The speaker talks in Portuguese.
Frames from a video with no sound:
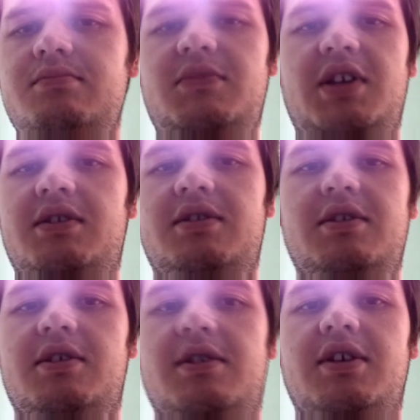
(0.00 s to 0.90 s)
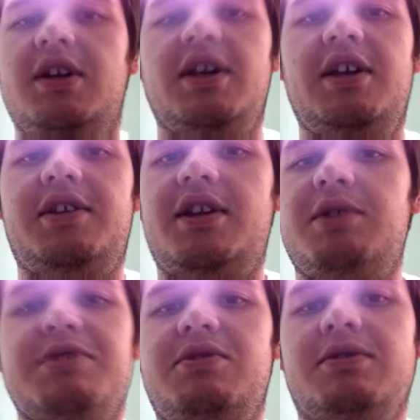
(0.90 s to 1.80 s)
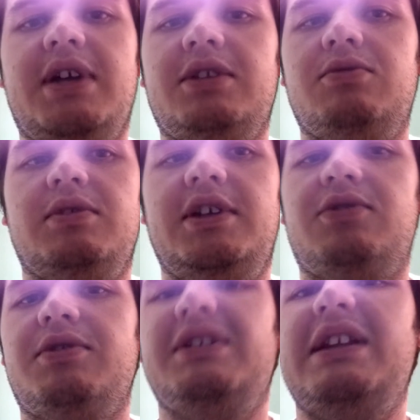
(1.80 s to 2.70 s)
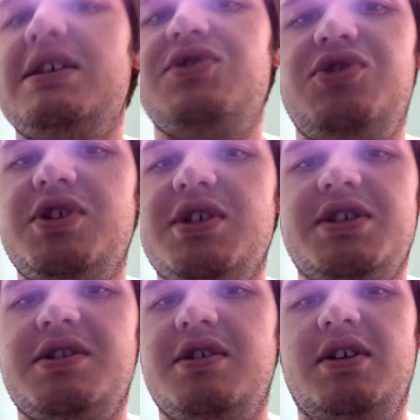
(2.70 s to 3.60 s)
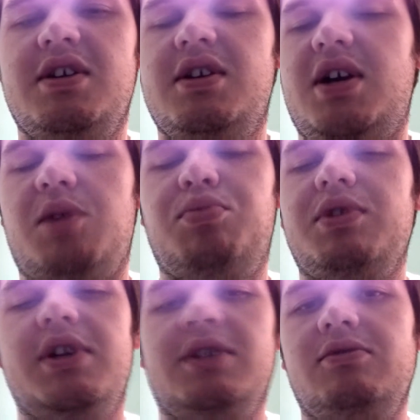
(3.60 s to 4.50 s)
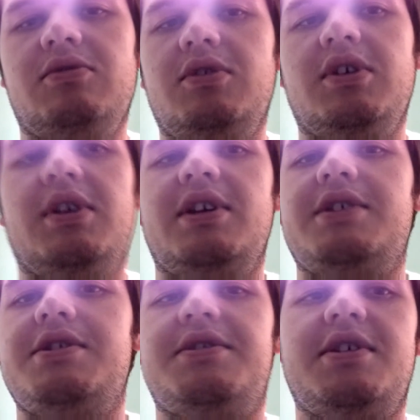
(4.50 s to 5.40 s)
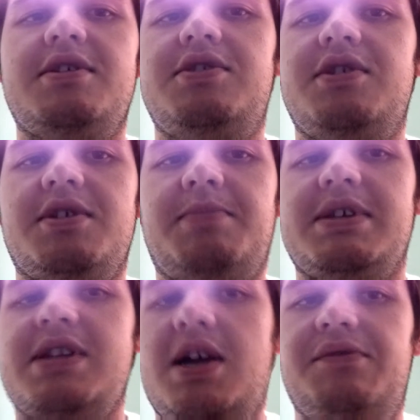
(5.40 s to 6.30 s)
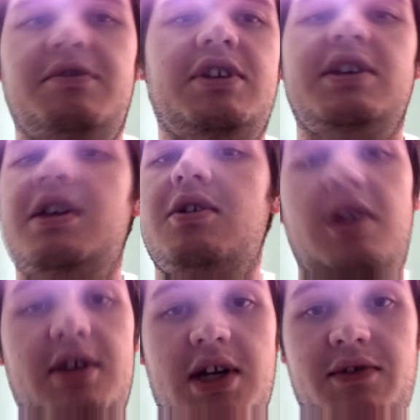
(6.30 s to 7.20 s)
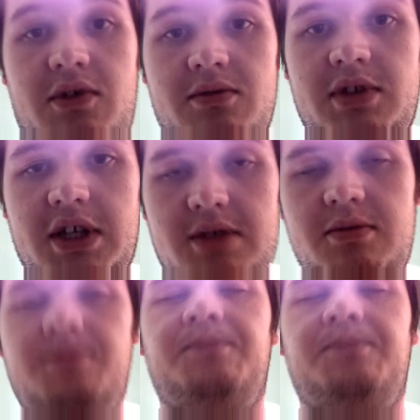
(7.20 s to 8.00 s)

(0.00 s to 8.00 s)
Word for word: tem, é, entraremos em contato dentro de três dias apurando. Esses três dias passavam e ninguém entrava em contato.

...

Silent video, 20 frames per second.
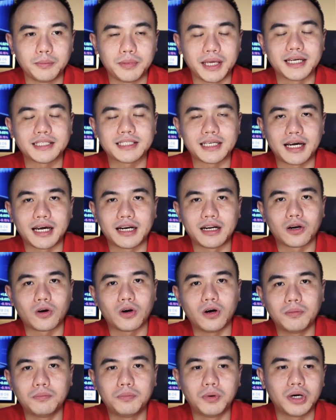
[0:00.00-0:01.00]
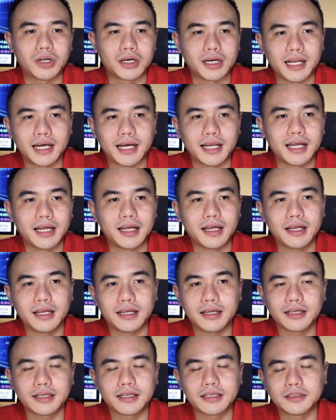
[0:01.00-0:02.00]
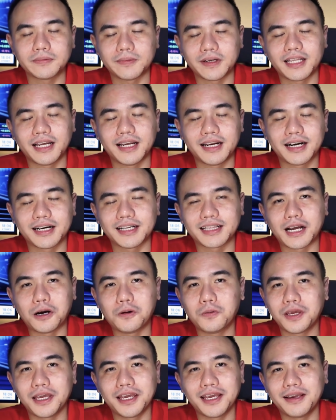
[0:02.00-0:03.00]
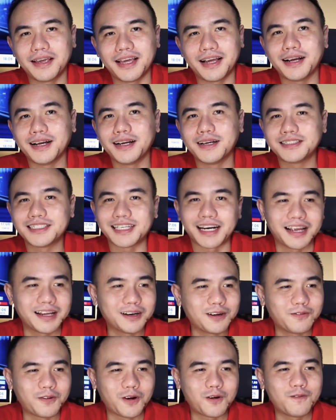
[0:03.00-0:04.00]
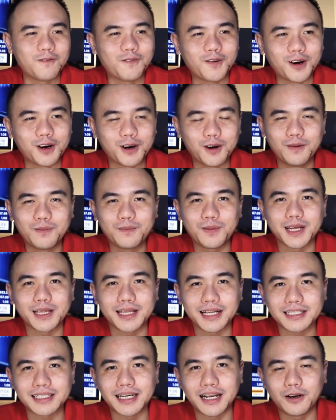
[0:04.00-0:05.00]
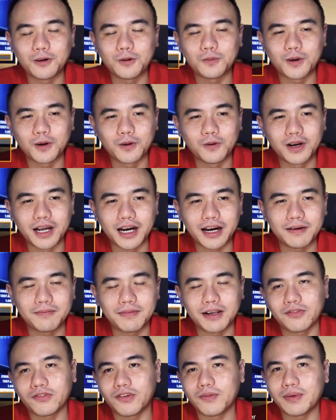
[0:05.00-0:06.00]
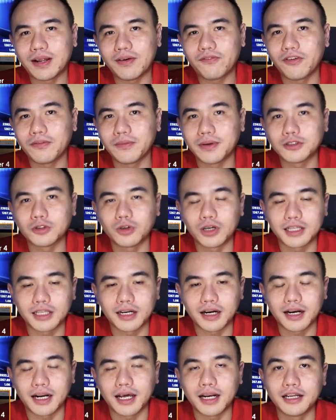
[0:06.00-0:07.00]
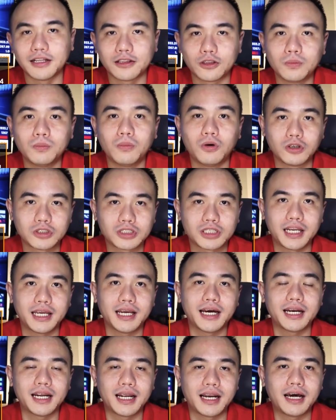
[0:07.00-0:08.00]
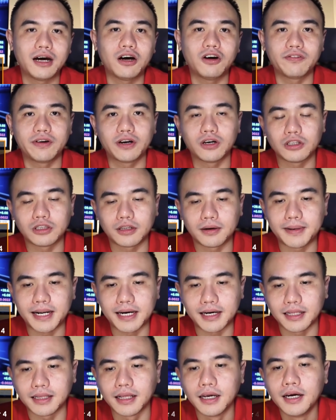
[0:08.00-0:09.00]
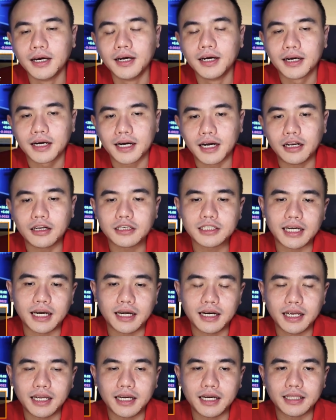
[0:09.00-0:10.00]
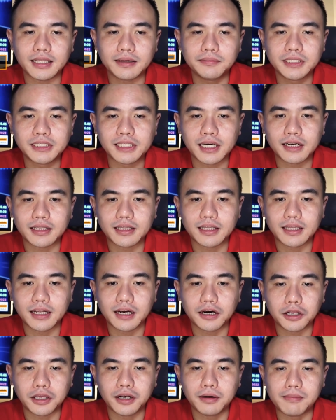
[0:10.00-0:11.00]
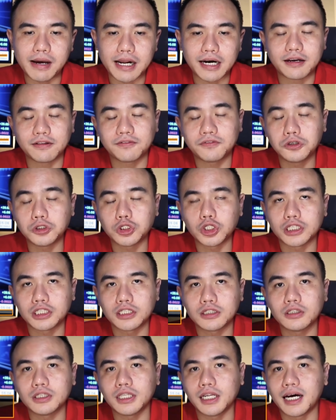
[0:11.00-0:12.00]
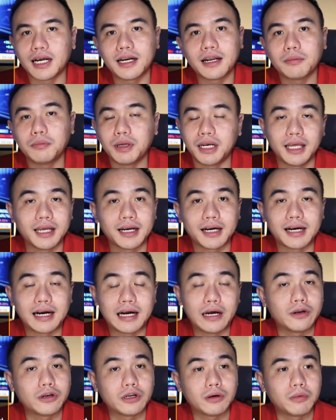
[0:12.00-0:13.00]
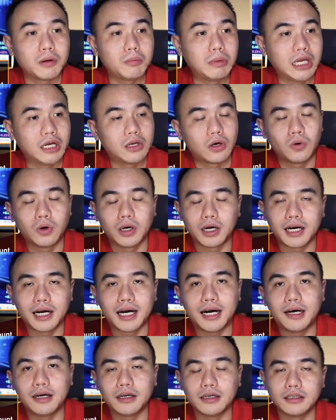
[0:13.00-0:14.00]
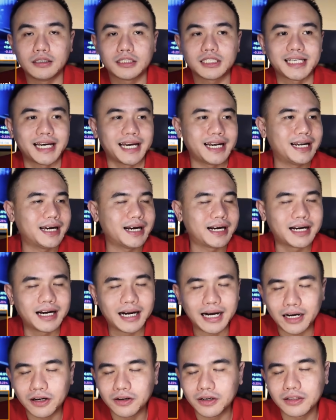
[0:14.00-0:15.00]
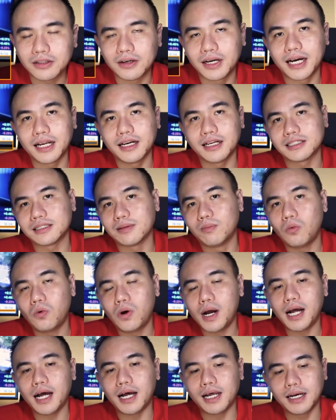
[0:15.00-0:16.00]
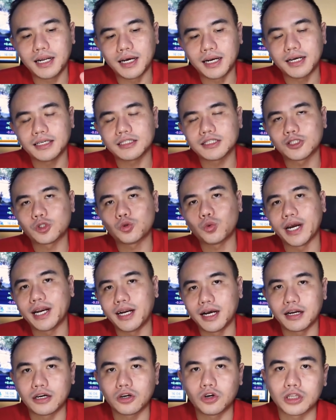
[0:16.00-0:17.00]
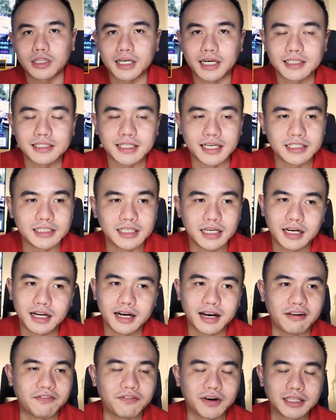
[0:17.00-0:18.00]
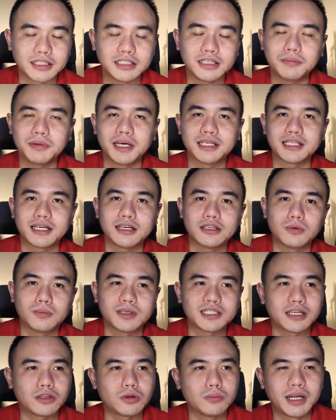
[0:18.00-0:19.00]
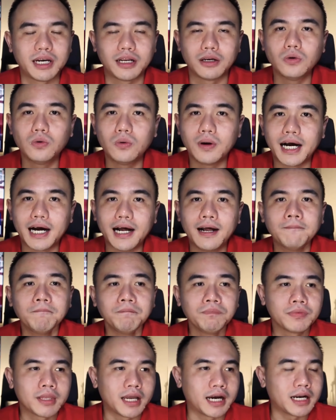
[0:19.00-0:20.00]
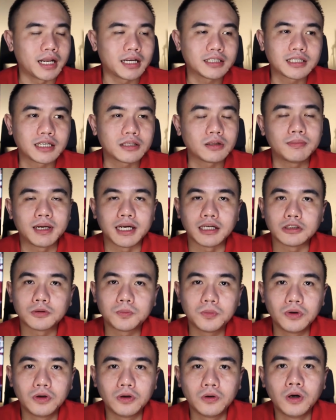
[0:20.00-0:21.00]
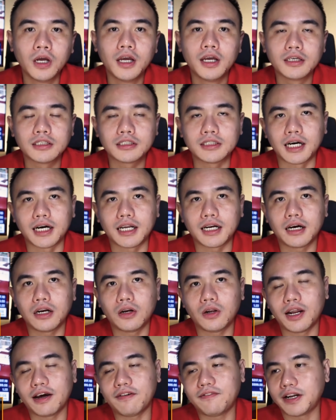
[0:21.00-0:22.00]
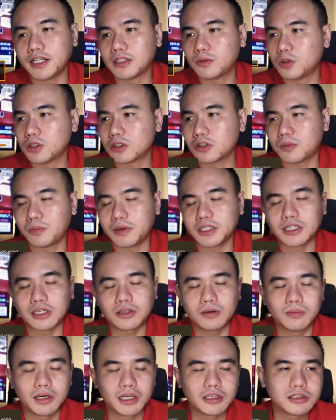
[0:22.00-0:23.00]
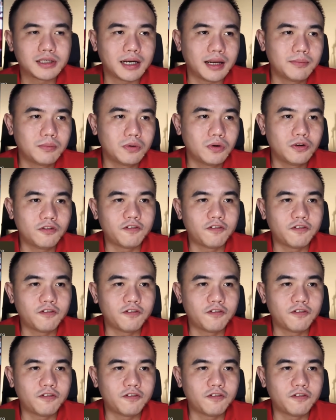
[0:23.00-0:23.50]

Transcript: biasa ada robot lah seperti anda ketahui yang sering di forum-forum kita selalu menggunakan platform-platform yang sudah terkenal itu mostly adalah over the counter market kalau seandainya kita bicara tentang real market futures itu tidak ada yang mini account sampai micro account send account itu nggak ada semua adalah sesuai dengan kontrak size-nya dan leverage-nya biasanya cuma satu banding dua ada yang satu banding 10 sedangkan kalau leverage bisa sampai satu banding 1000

...

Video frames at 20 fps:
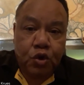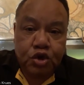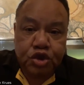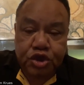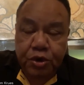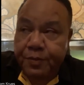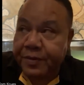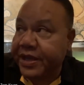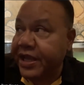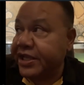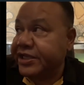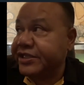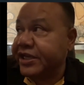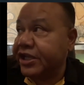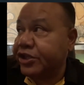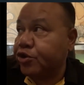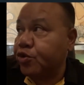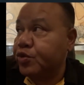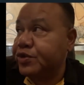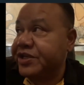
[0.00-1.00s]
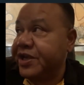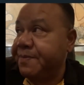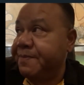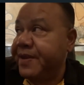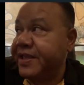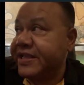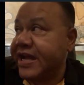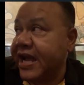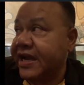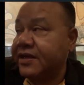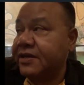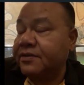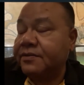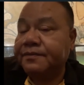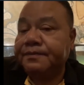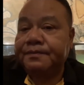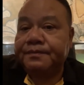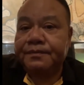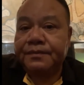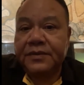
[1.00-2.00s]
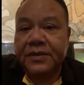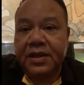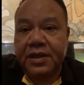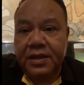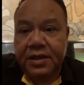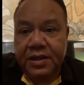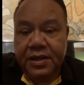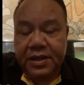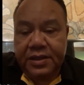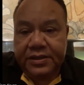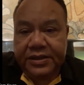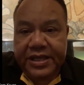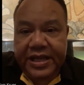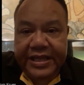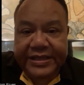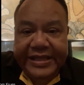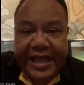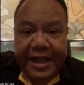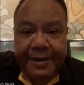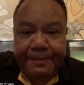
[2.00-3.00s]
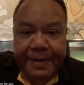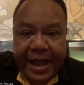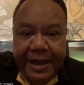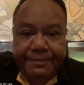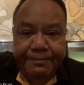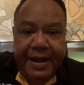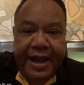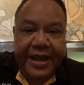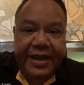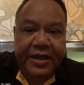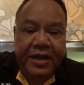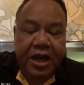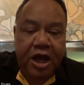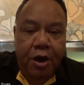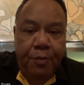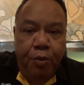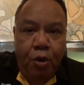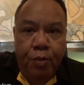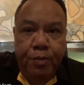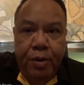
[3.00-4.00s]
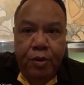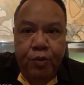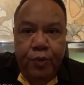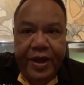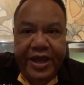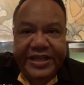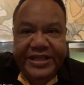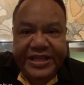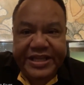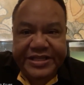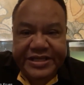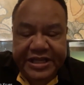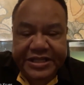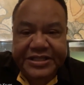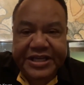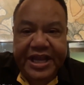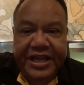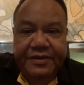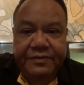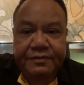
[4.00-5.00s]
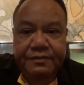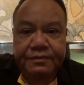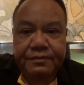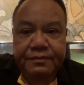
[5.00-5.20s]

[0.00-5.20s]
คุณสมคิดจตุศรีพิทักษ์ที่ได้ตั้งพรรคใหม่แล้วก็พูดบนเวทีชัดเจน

# Problem description
Could the stretch from the line with "[0:20.00-0:21.00]" through the line with "Transcript: biasa ada" in the listing above be restated word for word, minus the pictures?

# Answer area
[0:20.00-0:21.00]
[0:21.00-0:22.00]
[0:22.00-0:23.00]
[0:23.00-0:23.50]

Transcript: biasa ada robot lah seperti anda ketahui yang sering di forum-forum kita selalu menggunakan platform-platform yang sudah terkenal itu mostly adalah over the counter market kalau seandainya kita bicara tentang real market futures itu tidak ada yang mini account sampai micro account send account itu nggak ada semua adalah sesuai dengan kontrak size-nya dan leverage-nya biasanya cuma satu banding dua ada yang satu banding 10 sedangkan kalau leverage bisa sampai satu banding 1000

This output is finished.